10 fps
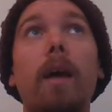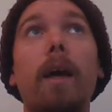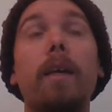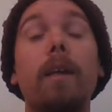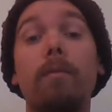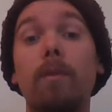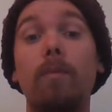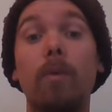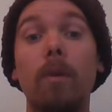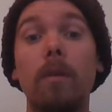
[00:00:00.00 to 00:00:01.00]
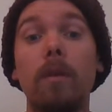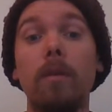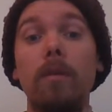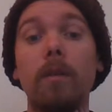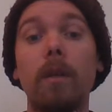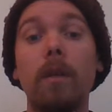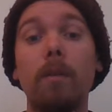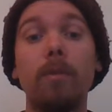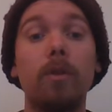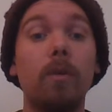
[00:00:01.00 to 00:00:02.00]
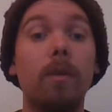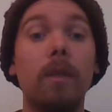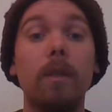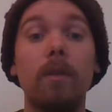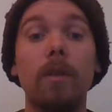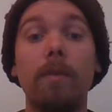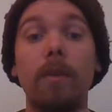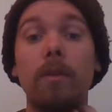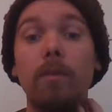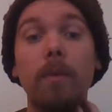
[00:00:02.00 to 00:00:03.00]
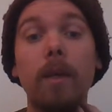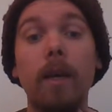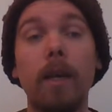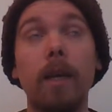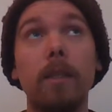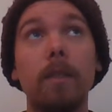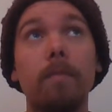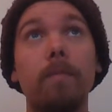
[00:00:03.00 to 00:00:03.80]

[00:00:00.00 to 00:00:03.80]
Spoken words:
give the world an opportunity to give it to me, I guess.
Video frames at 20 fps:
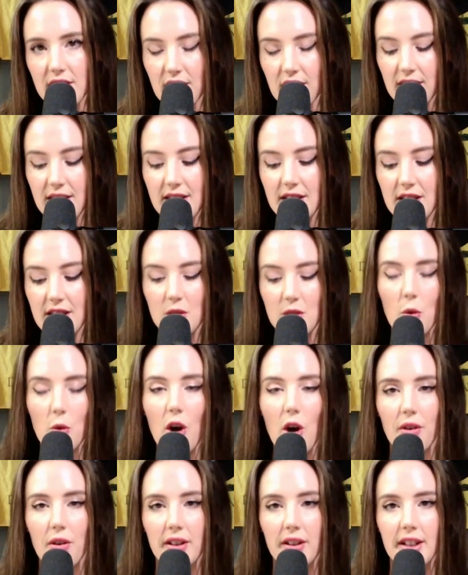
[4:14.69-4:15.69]
So this is
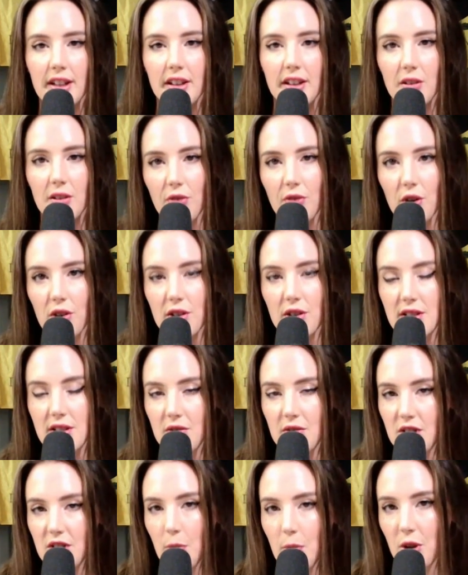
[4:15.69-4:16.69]
what the voters
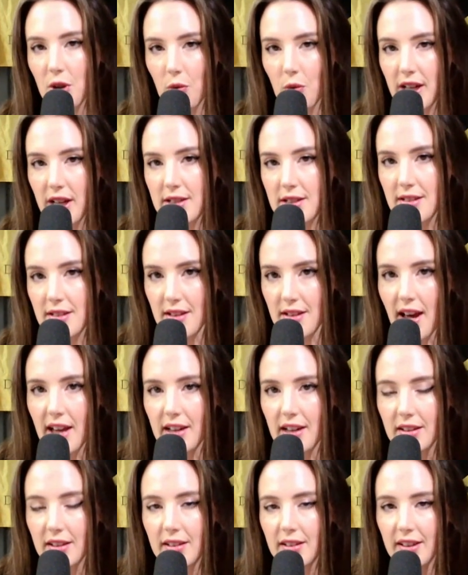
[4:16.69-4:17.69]
of WA
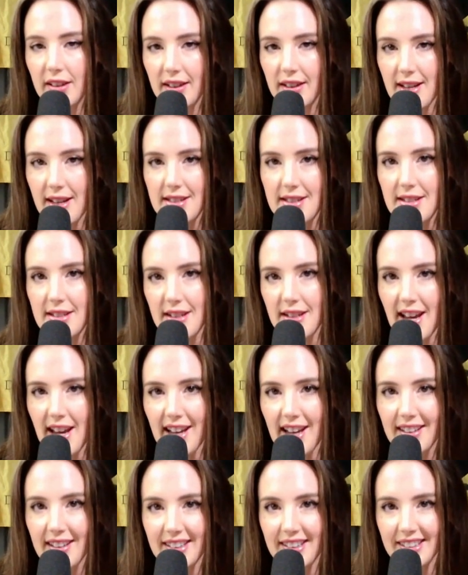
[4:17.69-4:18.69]
decided
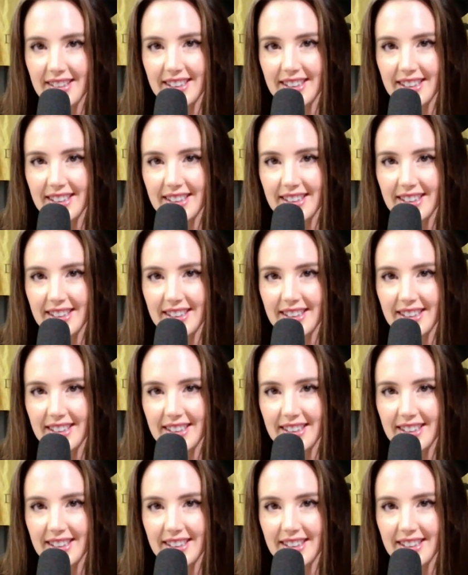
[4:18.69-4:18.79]
yesterday.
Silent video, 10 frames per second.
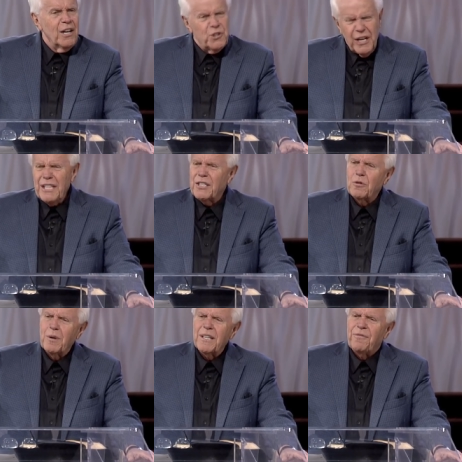Jesus
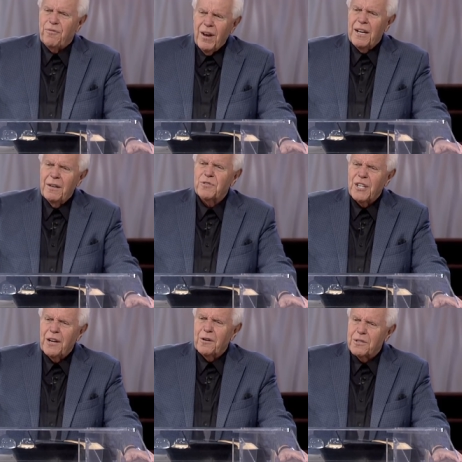was a friend of
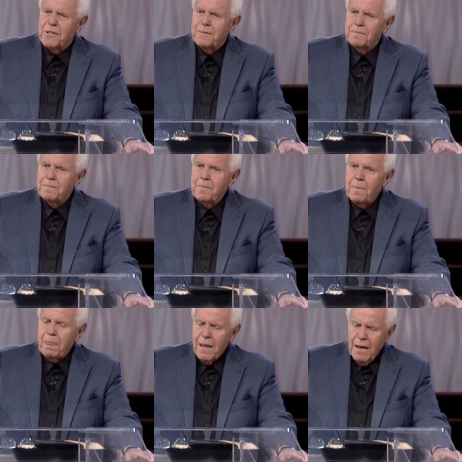sinners.
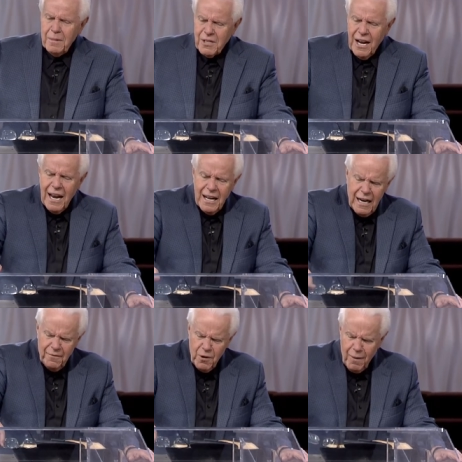Let me say that
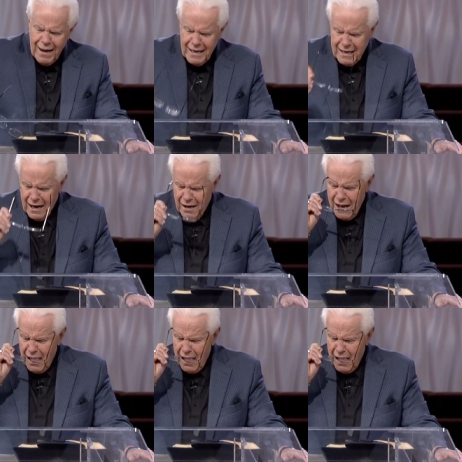again if you're writing it down.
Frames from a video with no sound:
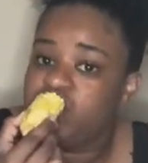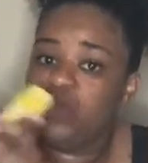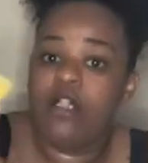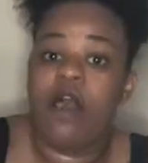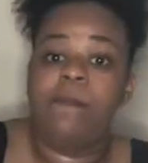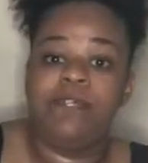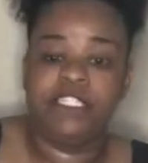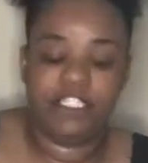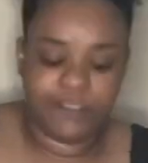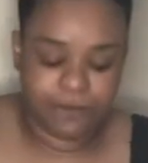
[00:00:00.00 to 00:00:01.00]
we all
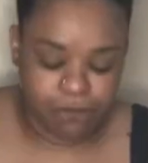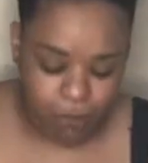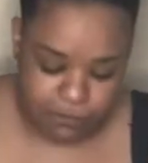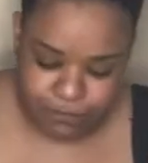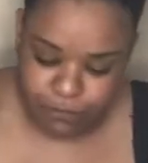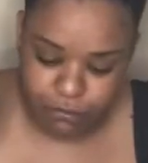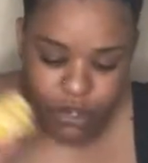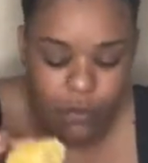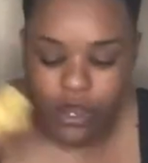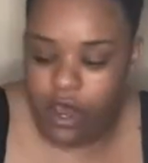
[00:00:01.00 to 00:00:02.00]
been here.
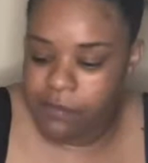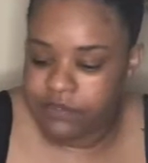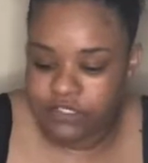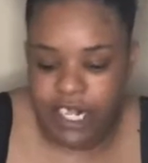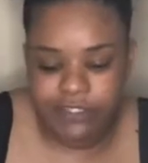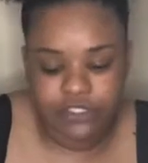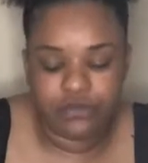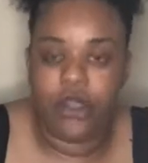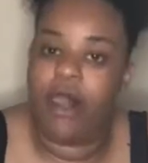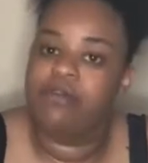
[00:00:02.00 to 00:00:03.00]
We all been down this
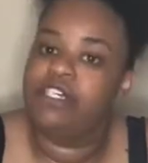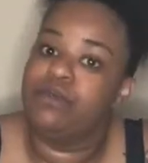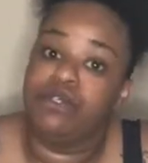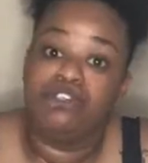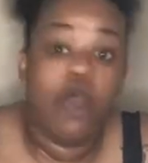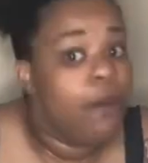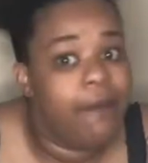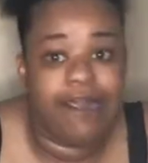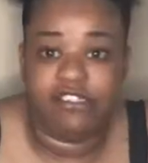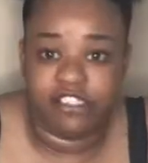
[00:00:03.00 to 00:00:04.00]
road. I don't care what
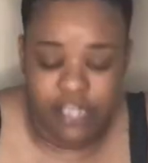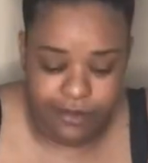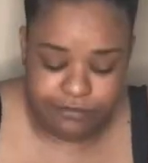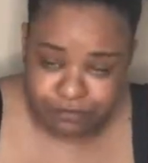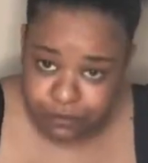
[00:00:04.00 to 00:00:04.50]
nobody say.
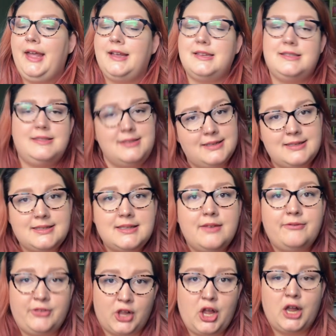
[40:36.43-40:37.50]
because this
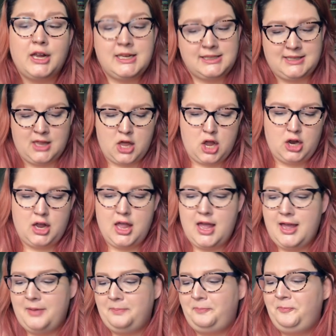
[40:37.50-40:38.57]
vlog is long.
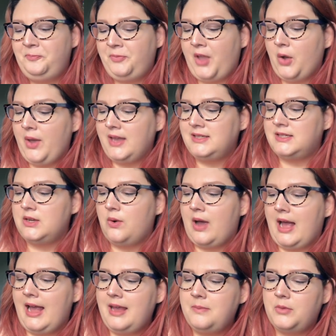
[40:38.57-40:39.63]
Um, okay, so
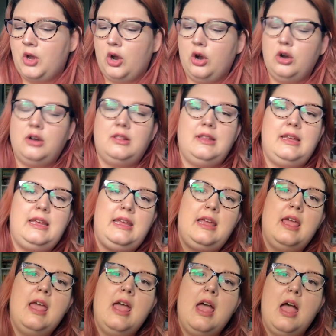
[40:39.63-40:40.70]
I'm
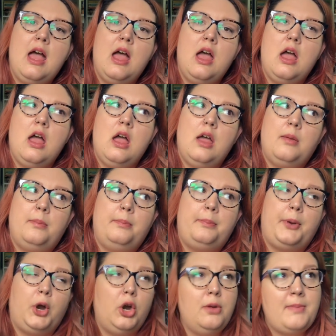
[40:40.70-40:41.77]
currently
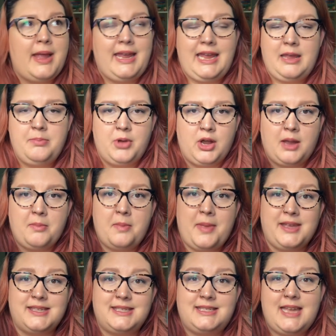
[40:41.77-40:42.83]
per my ebook, I'm
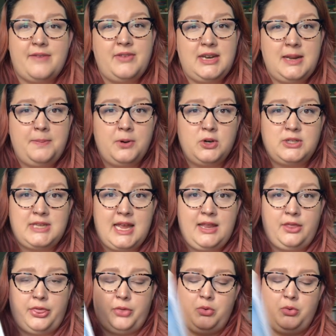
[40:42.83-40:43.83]
about 70%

§ WORK TO BE COMPLETED:
Once the line holding "[00:00:03.00 to 00:00:04.00]" is found, set it down along with every line after it through the end of the entries, exactly, leaving the pictures out.

§ RESPONSE AREA:
[00:00:03.00 to 00:00:04.00]
road. I don't care what
[00:00:04.00 to 00:00:04.50]
nobody say.
[40:36.43-40:37.50]
because this
[40:37.50-40:38.57]
vlog is long.
[40:38.57-40:39.63]
Um, okay, so
[40:39.63-40:40.70]
I'm
[40:40.70-40:41.77]
currently
[40:41.77-40:42.83]
per my ebook, I'm
[40:42.83-40:43.83]
about 70%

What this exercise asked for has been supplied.